Los gobiernos quieren saber si sus ciudadanos son felices
SI es que no le ha ocurrido ya, prepárese para una visita que pudiera hacerle cualquier día de estos un encuestador cuyas preguntas le parecerán más propias de un psicólogo que de un organismo oficial: “En una escala de 1 a 10, donde 1 es lo mínimo y 10 es lo máximo, ¿cuán feliz se siente usted?”. “Durante el día de ayer, ¿experimentó usted mucha alegría, tristeza, rabia, preocupación?”. Y así muchas otras preguntas más. Resulta que en los últimos años, un número creciente de Gobiernos han venido tratando de entender mejor y medir la felicidad de sus ciudadanos. El esfuerzo ha sido acompañado por organismos internacionales, ONG y empresas privadas. La marcha por ese camino comenzó en Bután, que en 1971 inauguró un nuevo sistema de indicadores nacionales al que denominaron Felicidad Nacional Bruta. Lo bautizaron así para contraponerlo al de producto interior bruto (PIB), que desde hace 75 años es el principal indicador que utilizan los países para medir su grado de desarrollo económico. El PIB ha sido cuestionado por quienes consideran que solo da cuenta de la creación de riqueza material, dejando de lado otras dimensiones más espirituales de la experiencia humana que también enriquecen o empobrecen nuestras vidas. Uno de los juicios más lapidarios en su contra lo pronunció el senador estadounidense Robert Kennedy dos meses antes de ser asesinado: “El PIB no mide la salud de nuestros niños, la calidad de su educación o el placer de sus juegos. No incluye la belleza de nuestra poesía o la fortaleza de nuestros matrimonios. No mide nuestro conocimiento o nuestro coraje; tampoco nuestra sabiduría o nuestro aprendizaje, ni nuestra compasión o devoción a nuestro país. El PIB mide todo excepto aquello que hace que la vida valga la pena vivirla”.

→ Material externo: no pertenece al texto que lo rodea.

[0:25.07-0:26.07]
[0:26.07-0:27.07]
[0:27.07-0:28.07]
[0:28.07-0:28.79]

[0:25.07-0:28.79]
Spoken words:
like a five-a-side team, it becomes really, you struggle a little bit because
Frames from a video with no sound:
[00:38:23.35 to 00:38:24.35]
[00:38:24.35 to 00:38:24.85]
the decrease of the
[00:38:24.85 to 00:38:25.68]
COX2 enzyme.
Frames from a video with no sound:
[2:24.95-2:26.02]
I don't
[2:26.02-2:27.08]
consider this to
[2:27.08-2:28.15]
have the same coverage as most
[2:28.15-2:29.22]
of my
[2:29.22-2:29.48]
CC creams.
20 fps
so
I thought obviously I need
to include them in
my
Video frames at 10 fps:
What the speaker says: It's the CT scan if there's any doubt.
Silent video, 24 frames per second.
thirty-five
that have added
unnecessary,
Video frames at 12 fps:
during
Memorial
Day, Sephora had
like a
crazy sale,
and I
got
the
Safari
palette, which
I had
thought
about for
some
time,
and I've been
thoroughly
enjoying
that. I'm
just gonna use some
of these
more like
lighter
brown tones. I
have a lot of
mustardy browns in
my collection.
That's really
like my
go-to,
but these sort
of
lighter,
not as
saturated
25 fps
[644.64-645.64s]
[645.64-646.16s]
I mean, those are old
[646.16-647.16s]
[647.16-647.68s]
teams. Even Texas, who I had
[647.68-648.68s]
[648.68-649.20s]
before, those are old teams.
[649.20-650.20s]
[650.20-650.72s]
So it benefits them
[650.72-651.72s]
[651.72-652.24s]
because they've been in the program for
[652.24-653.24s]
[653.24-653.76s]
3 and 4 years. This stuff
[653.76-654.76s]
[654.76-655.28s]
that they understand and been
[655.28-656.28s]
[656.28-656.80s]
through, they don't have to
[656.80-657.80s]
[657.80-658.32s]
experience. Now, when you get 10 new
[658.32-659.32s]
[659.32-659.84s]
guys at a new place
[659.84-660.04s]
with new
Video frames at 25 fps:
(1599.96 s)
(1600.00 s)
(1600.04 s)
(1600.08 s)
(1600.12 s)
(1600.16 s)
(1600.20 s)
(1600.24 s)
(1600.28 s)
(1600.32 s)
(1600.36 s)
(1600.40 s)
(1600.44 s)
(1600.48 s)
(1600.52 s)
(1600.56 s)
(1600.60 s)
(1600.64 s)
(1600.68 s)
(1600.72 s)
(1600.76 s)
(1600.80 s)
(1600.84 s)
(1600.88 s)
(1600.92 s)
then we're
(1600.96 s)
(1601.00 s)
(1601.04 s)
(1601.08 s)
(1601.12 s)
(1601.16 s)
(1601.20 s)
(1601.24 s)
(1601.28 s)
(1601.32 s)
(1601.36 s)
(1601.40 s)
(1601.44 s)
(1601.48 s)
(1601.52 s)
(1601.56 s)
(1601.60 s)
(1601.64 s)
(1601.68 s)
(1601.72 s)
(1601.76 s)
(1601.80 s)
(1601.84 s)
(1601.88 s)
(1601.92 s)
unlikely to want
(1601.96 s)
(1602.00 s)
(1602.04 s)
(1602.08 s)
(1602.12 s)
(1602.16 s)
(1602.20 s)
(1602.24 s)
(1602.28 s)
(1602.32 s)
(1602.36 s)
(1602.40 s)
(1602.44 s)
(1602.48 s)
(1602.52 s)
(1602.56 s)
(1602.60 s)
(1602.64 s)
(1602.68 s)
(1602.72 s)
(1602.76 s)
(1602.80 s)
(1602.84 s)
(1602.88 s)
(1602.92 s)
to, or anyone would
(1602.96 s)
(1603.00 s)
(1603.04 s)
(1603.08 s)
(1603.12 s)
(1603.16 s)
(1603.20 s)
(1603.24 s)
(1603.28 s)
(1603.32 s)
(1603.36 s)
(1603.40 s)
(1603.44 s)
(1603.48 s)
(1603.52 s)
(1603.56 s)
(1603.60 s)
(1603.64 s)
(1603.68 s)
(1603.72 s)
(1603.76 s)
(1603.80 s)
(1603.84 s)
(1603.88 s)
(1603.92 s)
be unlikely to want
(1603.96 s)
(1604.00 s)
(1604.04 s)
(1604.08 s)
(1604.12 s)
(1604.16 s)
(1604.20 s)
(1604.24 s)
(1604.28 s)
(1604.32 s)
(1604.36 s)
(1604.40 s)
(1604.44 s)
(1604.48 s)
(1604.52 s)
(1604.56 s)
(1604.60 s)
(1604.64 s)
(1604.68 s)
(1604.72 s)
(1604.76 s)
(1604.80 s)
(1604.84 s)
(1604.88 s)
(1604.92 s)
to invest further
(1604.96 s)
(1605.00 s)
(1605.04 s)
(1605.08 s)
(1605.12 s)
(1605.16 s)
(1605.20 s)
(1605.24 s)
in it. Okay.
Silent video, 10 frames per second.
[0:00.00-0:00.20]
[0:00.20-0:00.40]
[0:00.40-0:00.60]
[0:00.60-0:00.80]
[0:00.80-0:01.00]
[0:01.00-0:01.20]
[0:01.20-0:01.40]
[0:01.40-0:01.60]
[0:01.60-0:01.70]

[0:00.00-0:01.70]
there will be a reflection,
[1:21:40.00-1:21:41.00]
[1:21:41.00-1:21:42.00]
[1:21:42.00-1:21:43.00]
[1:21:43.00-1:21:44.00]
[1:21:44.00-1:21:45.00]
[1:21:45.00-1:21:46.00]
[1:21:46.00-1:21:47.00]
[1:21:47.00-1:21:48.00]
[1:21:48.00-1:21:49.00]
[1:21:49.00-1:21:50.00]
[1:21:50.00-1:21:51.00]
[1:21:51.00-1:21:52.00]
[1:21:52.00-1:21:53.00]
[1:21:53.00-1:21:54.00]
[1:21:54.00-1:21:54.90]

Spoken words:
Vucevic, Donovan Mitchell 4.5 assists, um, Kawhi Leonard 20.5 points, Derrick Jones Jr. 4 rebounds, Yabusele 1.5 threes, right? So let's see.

Más recientemente, y en el espíritu de esa cita, el presidente francés Nicolas Sarkozy creó en 2008 una comisión presidida por dos premios Nobel de Economía, Joseph Stiglitz y Amartya Sen, para identificar indicadores que trascendieran el PIB y permitieran conocer más a fondo el grado de bienestar de los franceses. Algo similar han hecho los Gobiernos de Reino Unido, Canadá, Corea del Sur, Singapur, Dubái, Emiratos Árabes, del Estado de Goa en India y de la ciudad de Seattle en EE UU. No ha faltado tampoco Venezuela, cuyo Gobierno, en medio de todas las penurias de sus habitantes, ha creado una oficina con un nombre rimbombante: Viceministerio de la Suprema Felicidad. Los organismos multilaterales no se han quedado atrás. En 2011, la Asamblea General de las Naciones Unidas aprobó por unanimidad una resolución que colocó la felicidad en la agenda global del desarrollo, y a partir de 2012 comenzó a producir informes sobre el estado mundial de la felicidad. Por su parte, la OCDE ha definido una metodología para que sus países miembros recolecten datos sobre el bienestar.
¿Qué motiva todas estas iniciativas? Simplemente, el encuentro de un nuevo y excitante producto con una vieja y sentida necesidad. Lo nuevo es la emergencia de un vasto campo de conocimiento sobre la subjetividad humana que lleva a algunos a hablar de “la ciencia de la felicidad” y en donde convergen disciplinas tan dispares como la psicología, la economía y la neurociencia. Lo viejo es el deseo de superar las limitaciones de las variables macroeconómicas clásicas, como las del crecimiento, el desempleo o la inflación, cuando se trata de captar en profundidad el estado en que se encuentra una sociedad.
Aun así, a los intentos por medir el bienestar subjetivo de la gente y utilizar los resultados para diseñar políticas públicas no le faltan tampoco los críticos. Van desde aquellos que piensan que la felicidad de la gente no es un asunto que competa a los Gobiernos hasta los que creen que, si bien muy noble, se trata de una misión imposible. Aducen problemas de definición (¿qué es la felicidad o el bienestar subjetivo?), de medición (¿cómo medimos algo que puede ser distinto para cada persona?) e implementación (¿cómo incorporamos los resultados de esas mediciones al diseño de políticas públicas?).
A pesar de todas estas dudas, hay que darle una oportunidad a este esfuerzo que está en fase incipiente. Quién sabe si los mismos Gobiernos que a veces tienen tanta dificultad para hacer que la economía funcione logran hacernos un poco más felices. En el peor de los casos, los datos recogidos servirán para conocernos mejor. Por ello, si tocan a su puerta, no deje de atender al encuestador y, de paso, pregúntele sobre su propio bienestar.